La emoción siguió creciendo con Tanto y Mis 36, momento especialmente íntimo en el que Pablo se sentó al piano para dedicar el tema a su hermano Salva, parte fundamental de su equipo. “Para mi querido hermano Salva”, dijo antes de sorprender al Palau cantando un verso en catalán que desató los gritos del público barcelonés.
Entre solos de saxo y conversaciones improvisadas con los asistentes, el artista se tomó tiempo para leer carteles y compartir protagonismo con sus fans. Y llegó uno de los momentos más esperados de la noche. Durante Perfectos Imperfectos, varias seguidoras subieron al escenario, se sentaron junto a él en las escaleras y compartieron abrazos y manos entrelazadas en uno de los momentos más tiernos de la noche. También compartieron los temas Que siempre sea verano y Tu refugio con una emoción que se notaba en cada esquina del Palau.
Entre bailoteos y una canción en exclusiva
Como no, también hubo espacio para bailar. "¿A ver cómo bailamos bachata por aquí?”, preguntó antes de interpretar Perdóname, mientras el Palau se transformaba en una auténtica pista de baile. Y cuando parecía que el repertorio ya no podía guardar más sorpresas, llegó uno de los grandes momentos de la noche.

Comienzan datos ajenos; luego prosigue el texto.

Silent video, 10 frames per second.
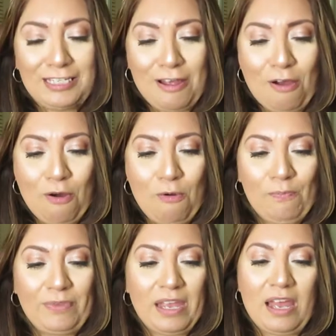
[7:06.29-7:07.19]
So
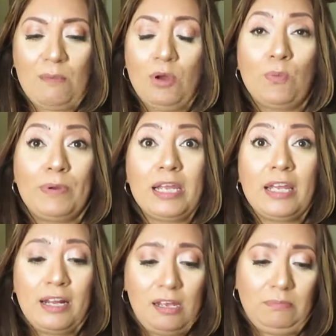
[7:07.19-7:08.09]
I'm
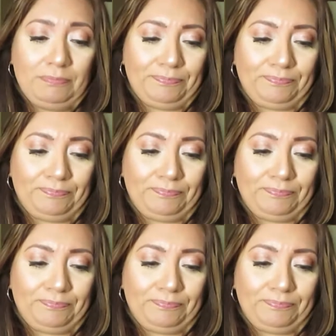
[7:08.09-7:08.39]
opening it up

“Tengo una pequeña sorpresa para Barcelona”, anunció. “Es una canción nueva, una canción que celebra las historias. Esas que por mucho que hayan sido cortas, también hay que celebrarlas”. Así presentó Tiempos Bonitos, estrenada en exclusiva en la ciudad condal y recibida con absoluta devoción por parte de los asistentes.

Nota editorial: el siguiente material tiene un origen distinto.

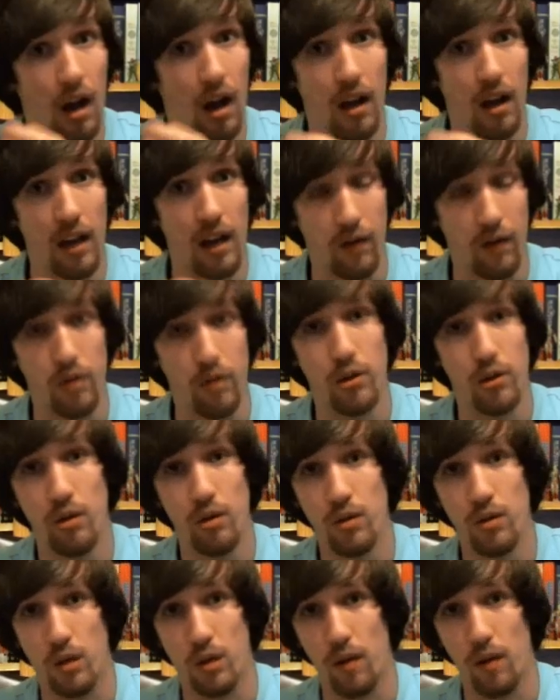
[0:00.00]
if you
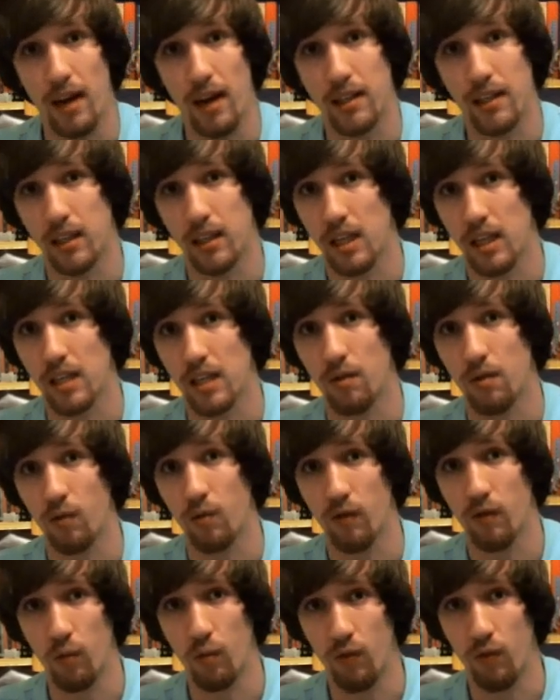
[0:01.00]
choose a race that doesn't
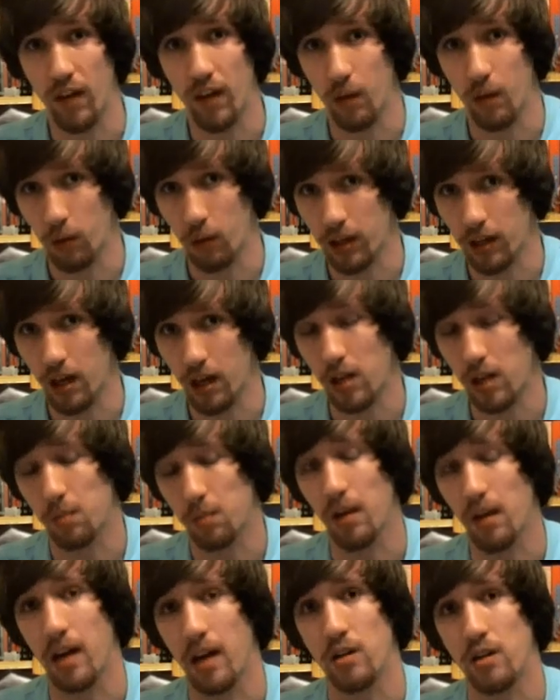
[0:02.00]
fit with the other
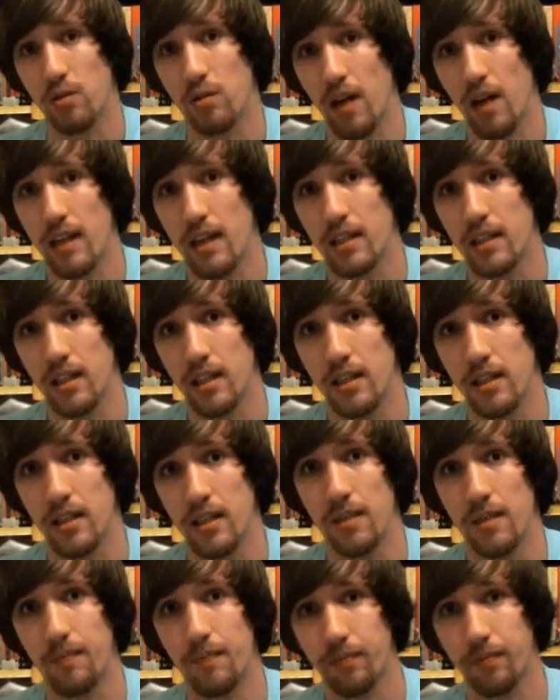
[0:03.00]
players'
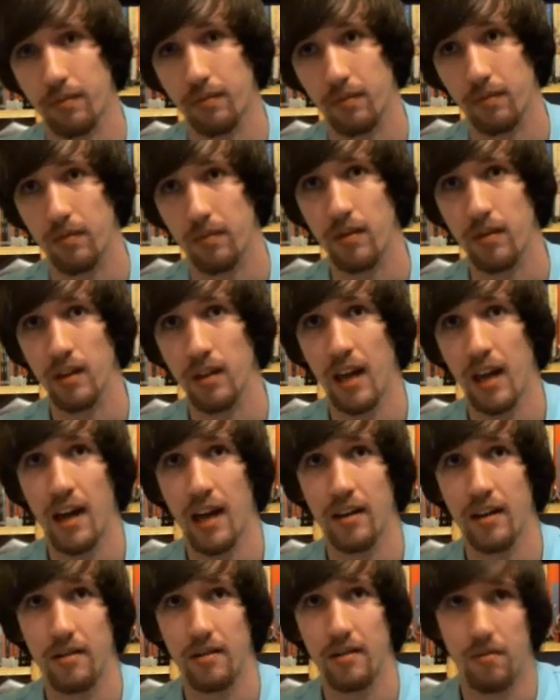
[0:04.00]
races.
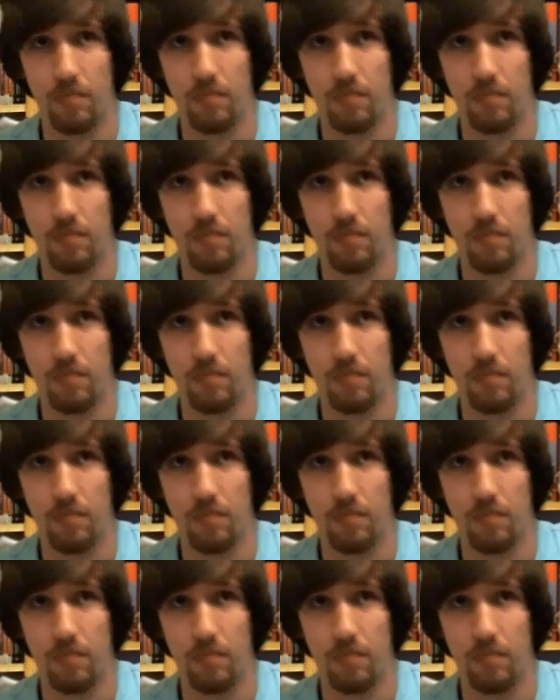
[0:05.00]
And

El cierre perfecto para una noche inolvidable
La recta final fue una montaña rusa emocional. Durante Saturno, el Palau Sant Jordi se iluminó con miles de linternas mientras el público coreaba el nombre del cantante. Muy emocionado, Pablo dedicó unas palabras de agradecimiento tanto a sus seguidores como a su equipo: “Barcelona eres muy fuerte, este público es uno de los mejores del mundo”. Y añadió un mensaje cargado de sinceridad: “Si tenéis un sueño, que nada ni nadie os lo impida”. Poco después, con la voz quebrada, confesó: “Jamás di nada por hecho”.
Con guitarra en mano, Solamente tú y Por fin devolvieron al concierto sus raíces más acústicas y sentimentales, mientras que la siguiente canción, Km0, emocionaba con imágenes de la infancia del cantante proyectadas en las pantallas. En Prometo, unas enormes telas ondeando sobre la pasarela simulaban el mar y convertían el escenario en un paisaje casi cinematográfico.

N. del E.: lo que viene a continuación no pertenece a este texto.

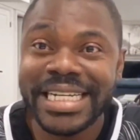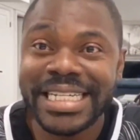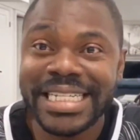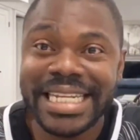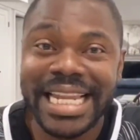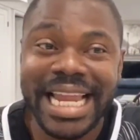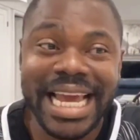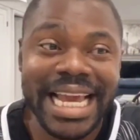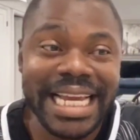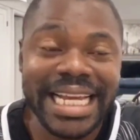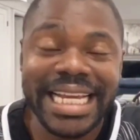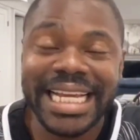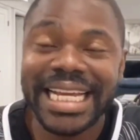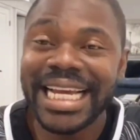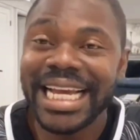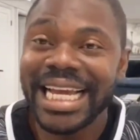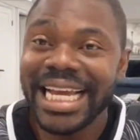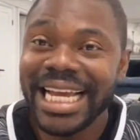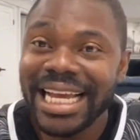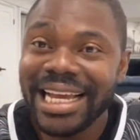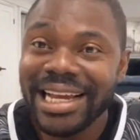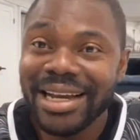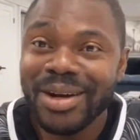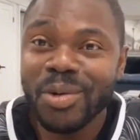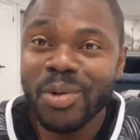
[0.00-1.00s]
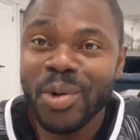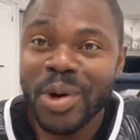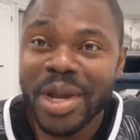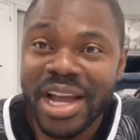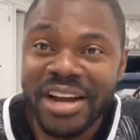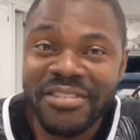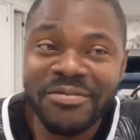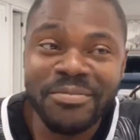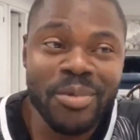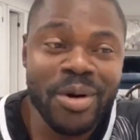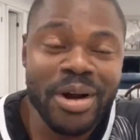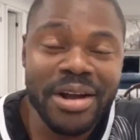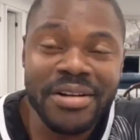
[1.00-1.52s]
Like, we have
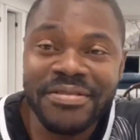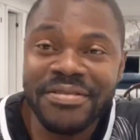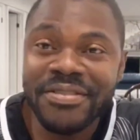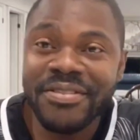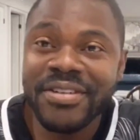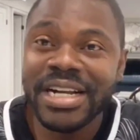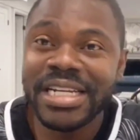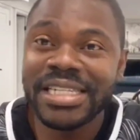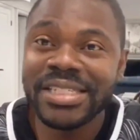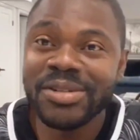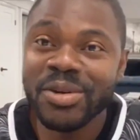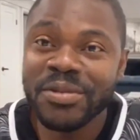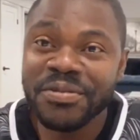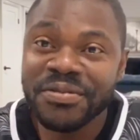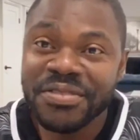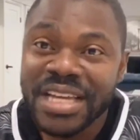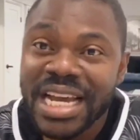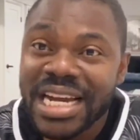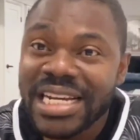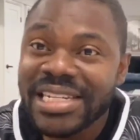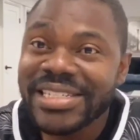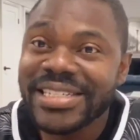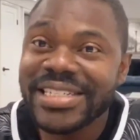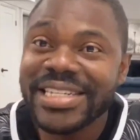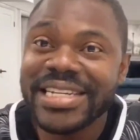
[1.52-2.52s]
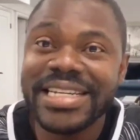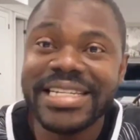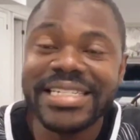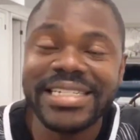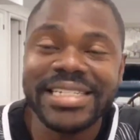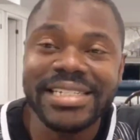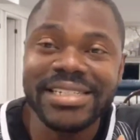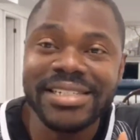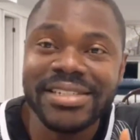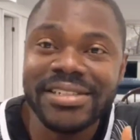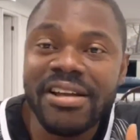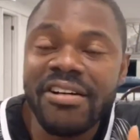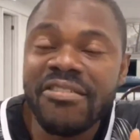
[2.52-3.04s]
boyfriends or fiancés and
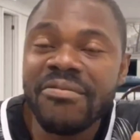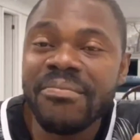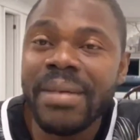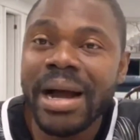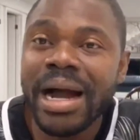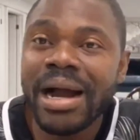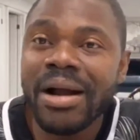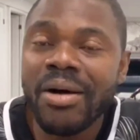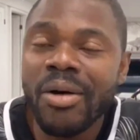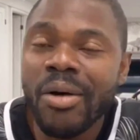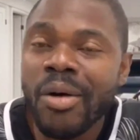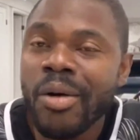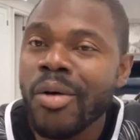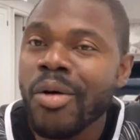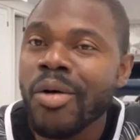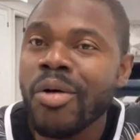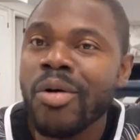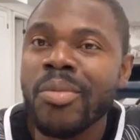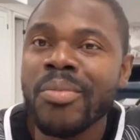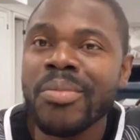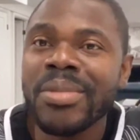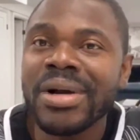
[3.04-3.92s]
stuff back home.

El concierto empezaba a llegar a su fin, y el último tramo llegó con la energía de Copiloto, la calma de Vívela y el estallido festivo de La fiesta. Finalmente, Vivir y La vida que nos espera prepararon el terreno para un cierre perfecto con Si quisieras, poniendo punto final a una noche donde Barcelona y Pablo Alborán volvieron a demostrar que lo suyo es una historia de amor correspondido.